Association of Antiretroviral Drug Regimen With Viral Suppression in HIV-positive Children on Antiretroviral Therapy in Eswatini
Sign inELIZABETH GLASER PEDIATRIC AIDS FOUNDATION
The study aimed to describe the antiretroviral therapy (ART) histories and virologic outcomes of children living with HIV in Eswatini.
2019 · 5 pages

Abstract
A total of 377 children were enrolled in the study, with a median age of 8.5 years. The majority of children (95.2%) were receiving first-line ART, with 4.8% receiving second-line ART. The most common ART regimen was nevirapine-based, with 43.1% of children receiving this regimen. The study found that viral suppression (<1000 RNA copies/mL) was observed in 77.9% of children, while undetectable viral load (<400 RNA copies/mL) was observed in 73.5% of children. The only factor significantly associated with viral suppression was the ART regimen, with 72.1% of children on nevirapine-based ART and 86.7% on efavirenz-based ART virally suppressed. The study also reported that the median age at HIV diagnosis was 2.1 years, and the median age at ART initiation was 2.6 years. The median time on ART was 4.1 years. The majority of children (90.0%) receiving nevirapine-based ART had a dual NRTI backbone of AZT/3TC, while the remainder had an ABC/3TC backbone.
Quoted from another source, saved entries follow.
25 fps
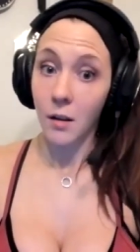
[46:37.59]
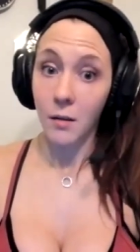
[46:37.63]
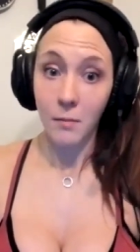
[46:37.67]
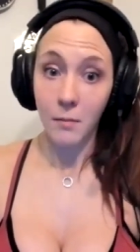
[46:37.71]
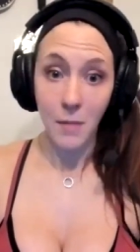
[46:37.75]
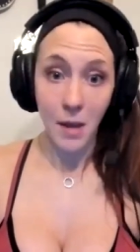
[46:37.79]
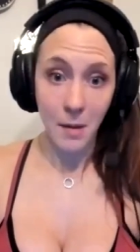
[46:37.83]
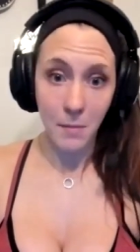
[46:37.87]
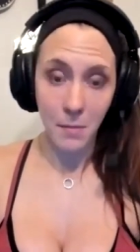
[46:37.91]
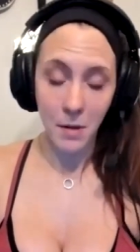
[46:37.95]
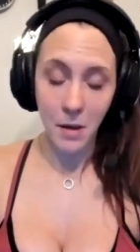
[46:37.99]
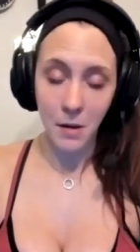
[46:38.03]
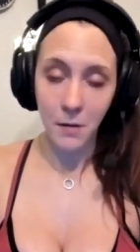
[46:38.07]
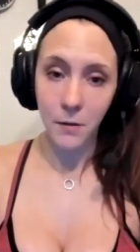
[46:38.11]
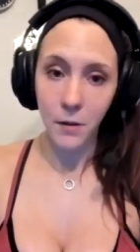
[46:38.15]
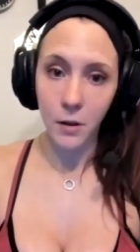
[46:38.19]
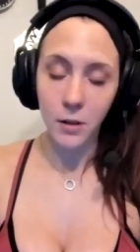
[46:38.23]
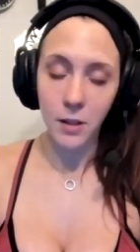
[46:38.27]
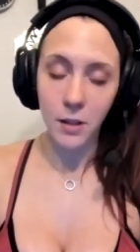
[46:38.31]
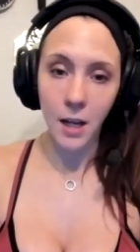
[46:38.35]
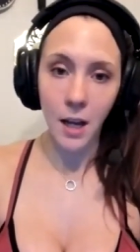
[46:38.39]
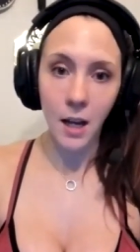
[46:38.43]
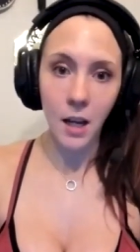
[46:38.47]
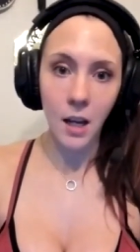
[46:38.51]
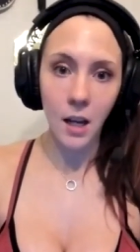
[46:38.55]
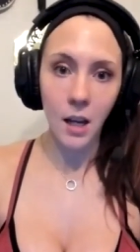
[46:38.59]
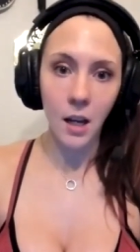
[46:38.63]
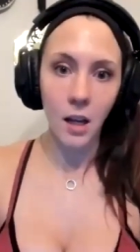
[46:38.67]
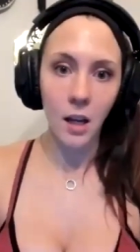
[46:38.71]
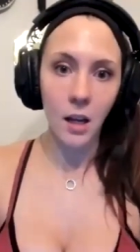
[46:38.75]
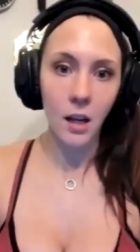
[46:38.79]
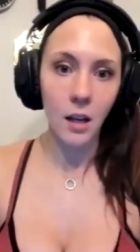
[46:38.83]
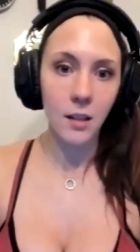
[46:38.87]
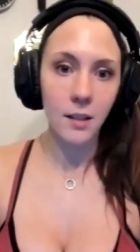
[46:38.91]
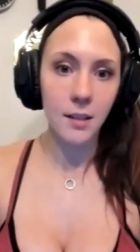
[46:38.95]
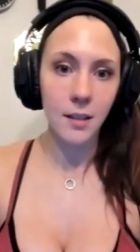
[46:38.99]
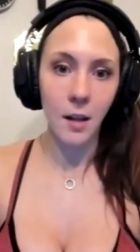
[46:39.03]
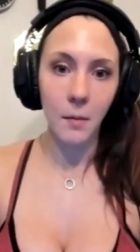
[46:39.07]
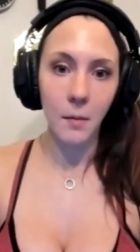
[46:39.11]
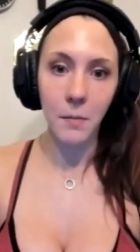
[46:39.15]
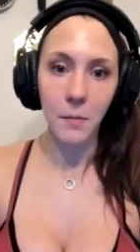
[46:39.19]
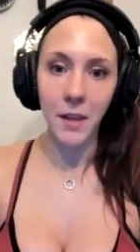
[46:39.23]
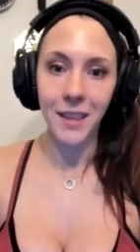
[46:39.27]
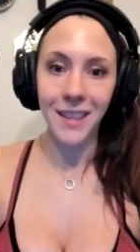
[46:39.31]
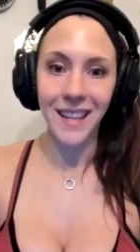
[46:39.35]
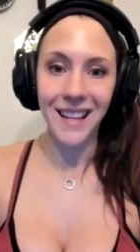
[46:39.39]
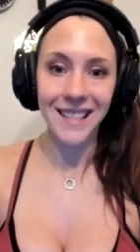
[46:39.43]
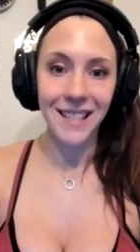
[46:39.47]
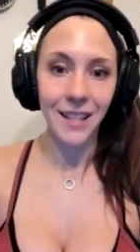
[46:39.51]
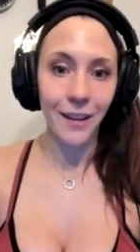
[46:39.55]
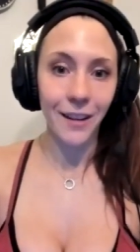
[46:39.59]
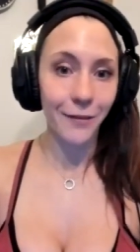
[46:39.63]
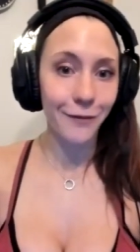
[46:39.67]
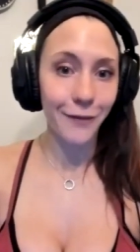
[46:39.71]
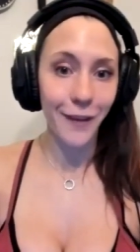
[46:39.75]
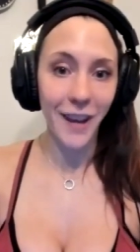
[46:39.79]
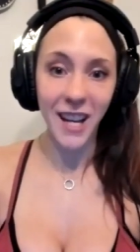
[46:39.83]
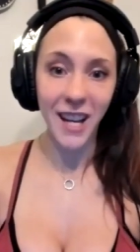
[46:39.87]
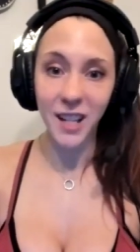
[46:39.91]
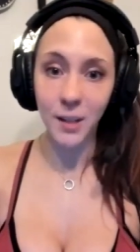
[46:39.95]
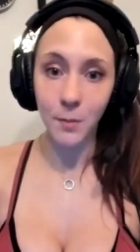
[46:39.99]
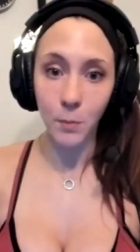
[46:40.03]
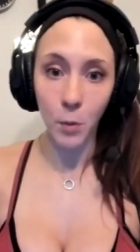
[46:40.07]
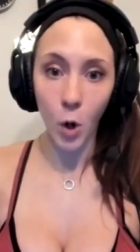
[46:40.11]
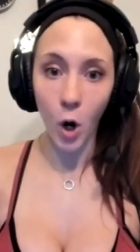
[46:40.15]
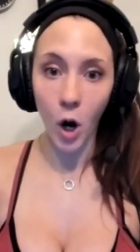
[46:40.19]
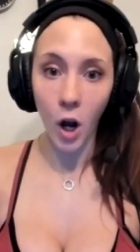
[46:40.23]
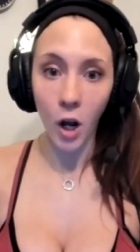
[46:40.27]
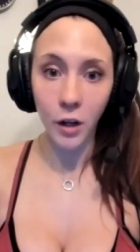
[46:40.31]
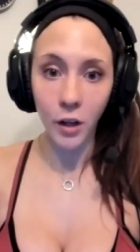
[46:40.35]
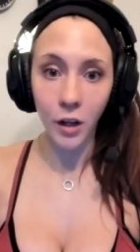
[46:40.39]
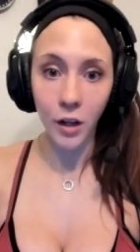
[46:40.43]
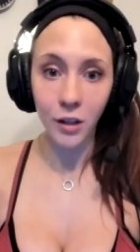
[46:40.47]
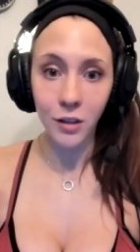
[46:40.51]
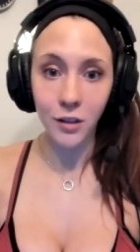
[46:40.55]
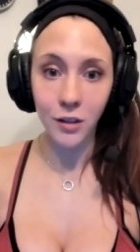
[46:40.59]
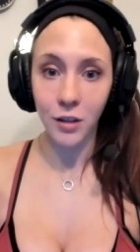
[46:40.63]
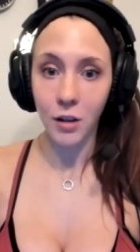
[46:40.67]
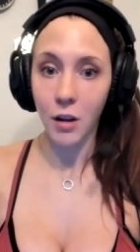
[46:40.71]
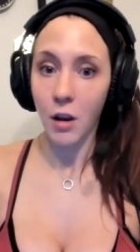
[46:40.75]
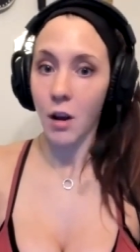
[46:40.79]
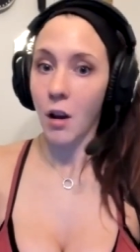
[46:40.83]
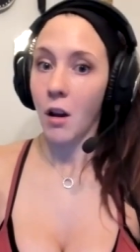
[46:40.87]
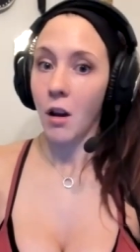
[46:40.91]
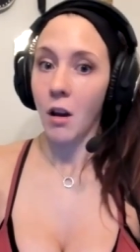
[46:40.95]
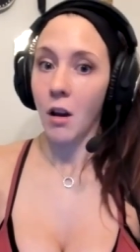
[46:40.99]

Maybe if they're taking something that's a faked product,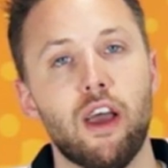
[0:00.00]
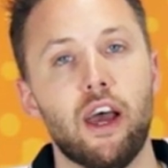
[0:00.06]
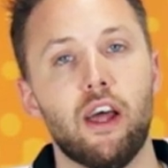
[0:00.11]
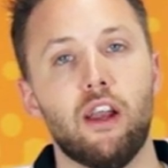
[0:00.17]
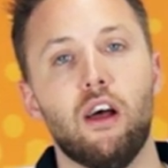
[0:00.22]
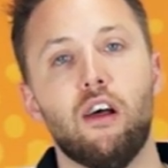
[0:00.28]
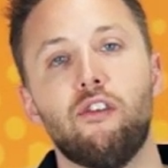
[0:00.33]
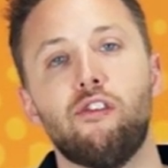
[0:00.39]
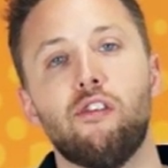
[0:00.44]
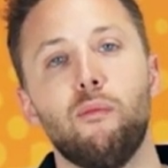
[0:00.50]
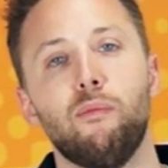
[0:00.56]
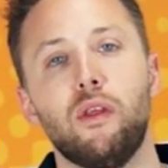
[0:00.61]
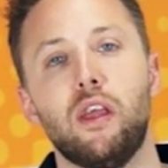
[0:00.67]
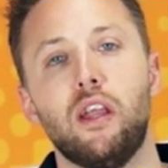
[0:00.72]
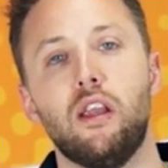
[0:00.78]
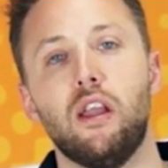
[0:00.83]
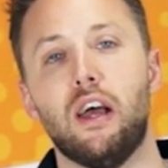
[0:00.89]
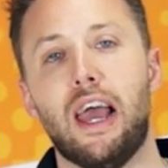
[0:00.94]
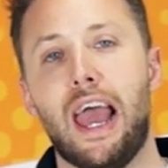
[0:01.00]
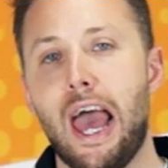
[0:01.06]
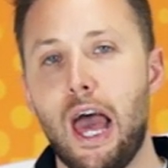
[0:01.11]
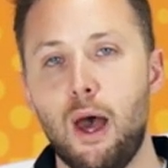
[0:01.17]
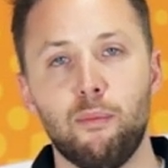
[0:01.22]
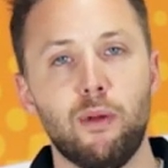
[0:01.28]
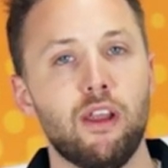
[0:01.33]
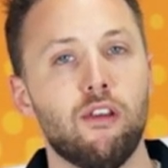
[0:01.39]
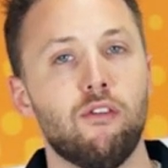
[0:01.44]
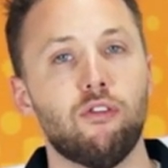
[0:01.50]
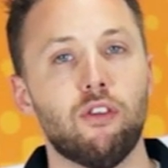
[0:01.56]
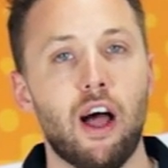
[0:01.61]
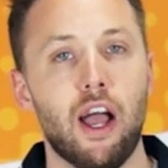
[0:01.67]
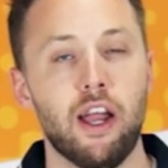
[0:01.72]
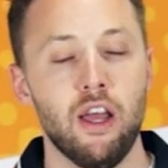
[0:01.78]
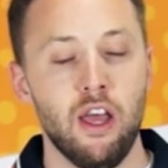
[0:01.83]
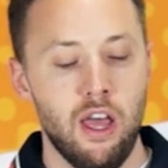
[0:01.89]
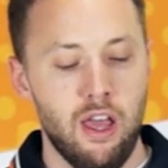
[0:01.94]
had something happen in
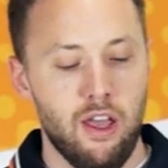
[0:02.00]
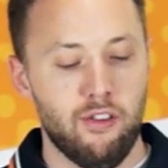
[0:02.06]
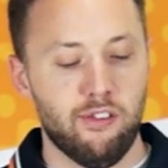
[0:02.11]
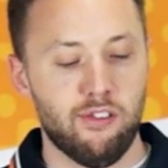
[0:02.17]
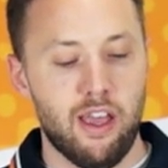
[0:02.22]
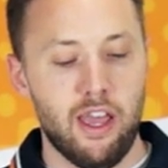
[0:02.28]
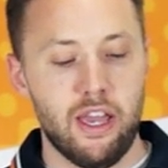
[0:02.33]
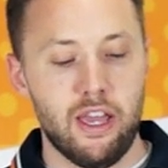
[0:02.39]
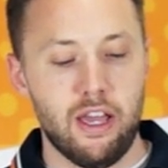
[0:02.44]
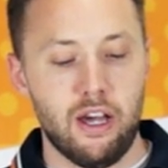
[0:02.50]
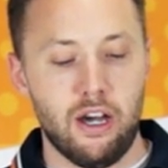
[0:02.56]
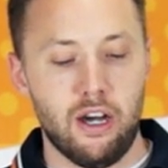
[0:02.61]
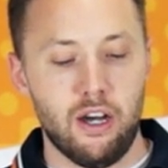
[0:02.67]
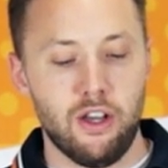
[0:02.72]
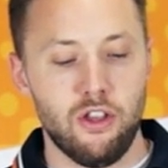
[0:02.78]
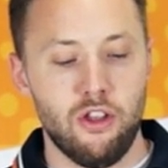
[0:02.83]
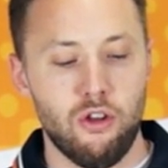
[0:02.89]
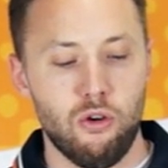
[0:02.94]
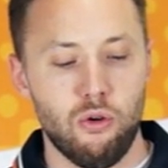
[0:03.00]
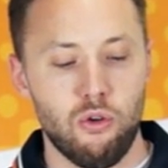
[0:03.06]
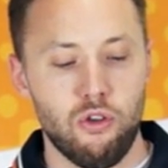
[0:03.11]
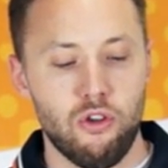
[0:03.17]
flight. Say, you know,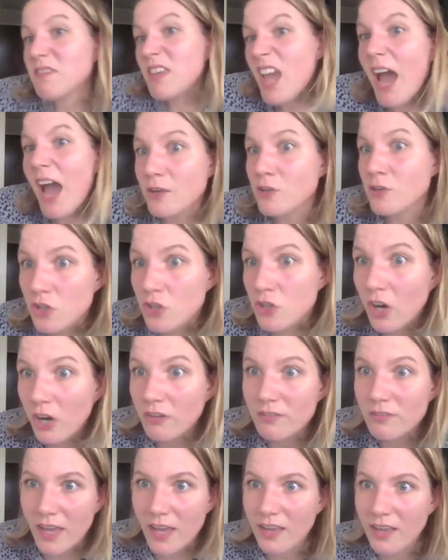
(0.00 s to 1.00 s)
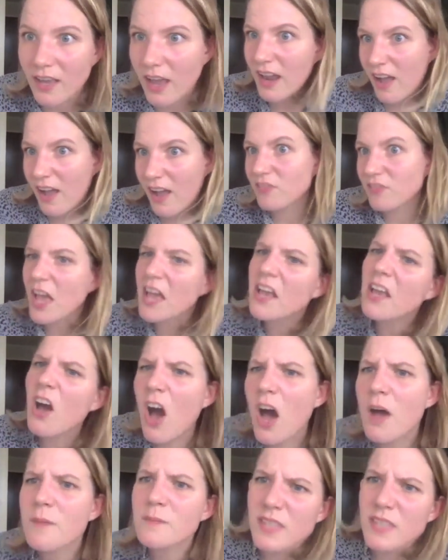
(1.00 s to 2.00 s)
Yeah, sure. Like I'd have like,
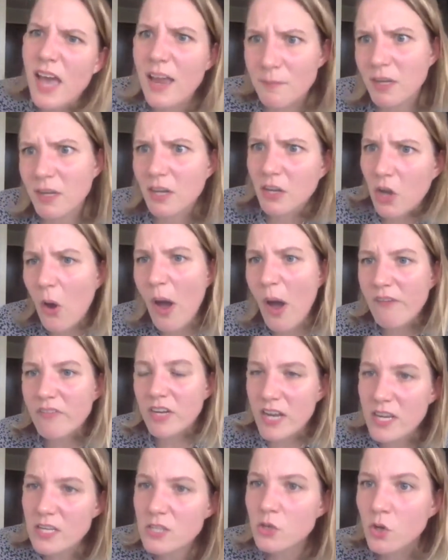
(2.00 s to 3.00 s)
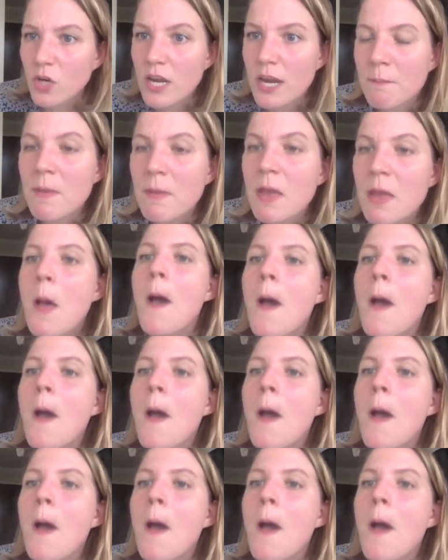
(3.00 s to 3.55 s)
oh, I'm sad, I'm gonna go have an ice cream.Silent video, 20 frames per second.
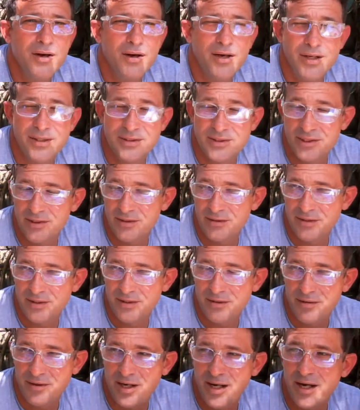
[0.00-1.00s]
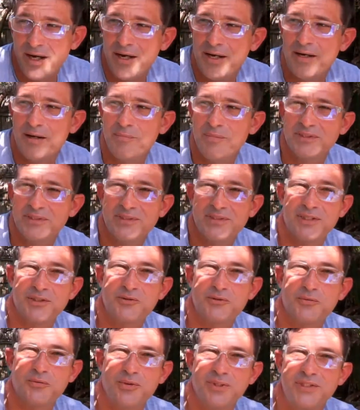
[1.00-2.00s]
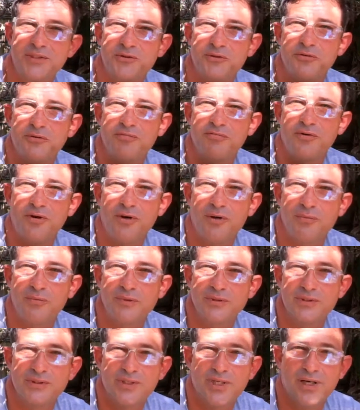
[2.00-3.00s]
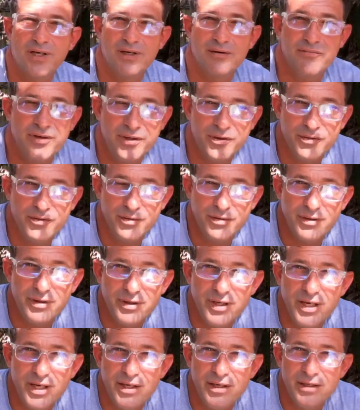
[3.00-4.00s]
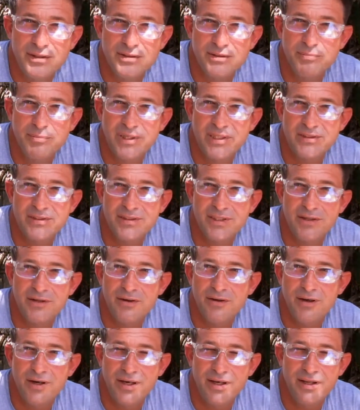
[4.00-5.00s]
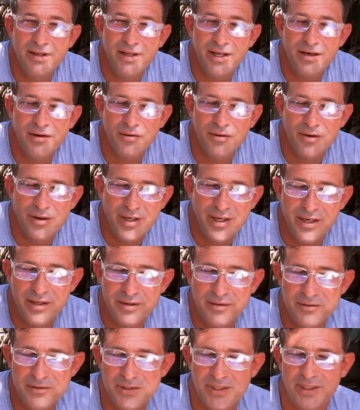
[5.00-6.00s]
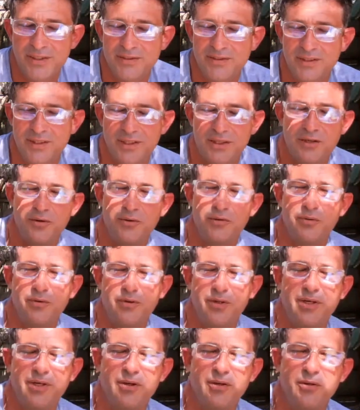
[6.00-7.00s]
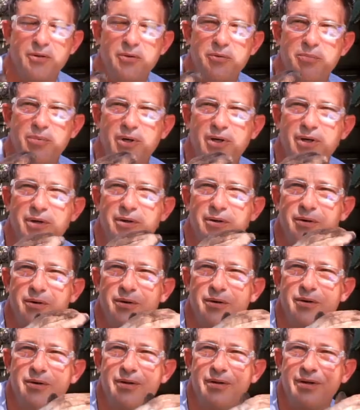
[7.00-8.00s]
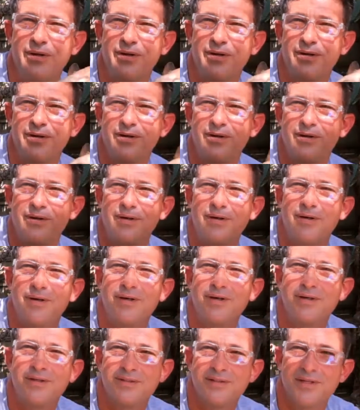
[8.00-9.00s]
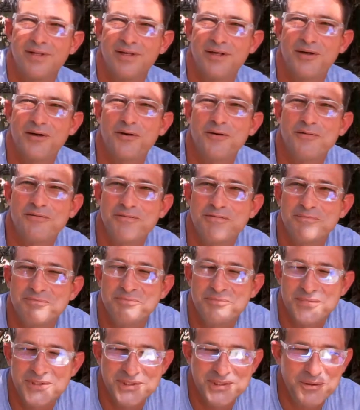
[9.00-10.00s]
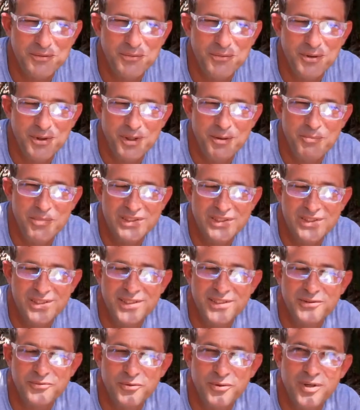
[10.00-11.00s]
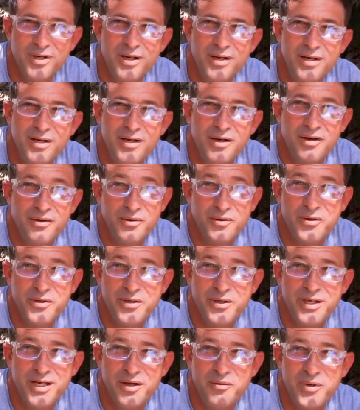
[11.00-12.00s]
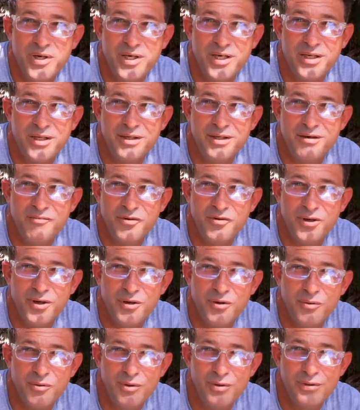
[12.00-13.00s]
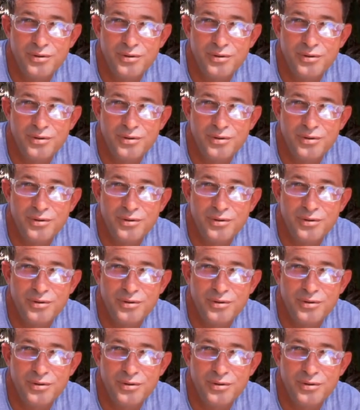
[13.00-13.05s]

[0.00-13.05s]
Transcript: It's gonna. I am in central eastern Florida, which is kind of near the Kennedy Space Center, and that hurricane they're saying is going to go kind of loop under the into the Gulf. So we're going to miss this one. Although it could get windy, you never know.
The study highlights the importance of monitoring treatment regimens for optimizing treatment outcomes for pediatric HIV. The findings suggest that while 99% of children enrolled in the study were receiving ART, viral suppression was observed in only 77.9%, with lowest rates among children receiving nevirapine-based ART. The study was conducted in collaboration with the Eswatini Ministry of Health and the Elizabeth Glaser Pediatric AIDS Foundation. The study protocol was reviewed and approved by the Eswatini Ministry of Health National Health Research Review Board and the Population Council Institutional Review Board. The study enrolled 377 children with HIV and their 363 caregivers between September 2017 and October 2018. The study used a family-centered care model, where the child living with HIV and other household members with HIV were seen together to receive HIV care and counseling services. The study aimed to increase initiation and adherence to ART and improve retention in care and viral suppression for children and their adult family members. The study found that the majority of children (95.2%) were receiving first-line ART, with 4.8% receiving second-line ART. The most common ART regimen was nevirapine-based, with 43.1% of children receiving this regimen. The study also reported that the median age at HIV diagnosis was 2.1 years, and the median age at ART initiation was 2.6 years. The median time on ART was 4.1 years.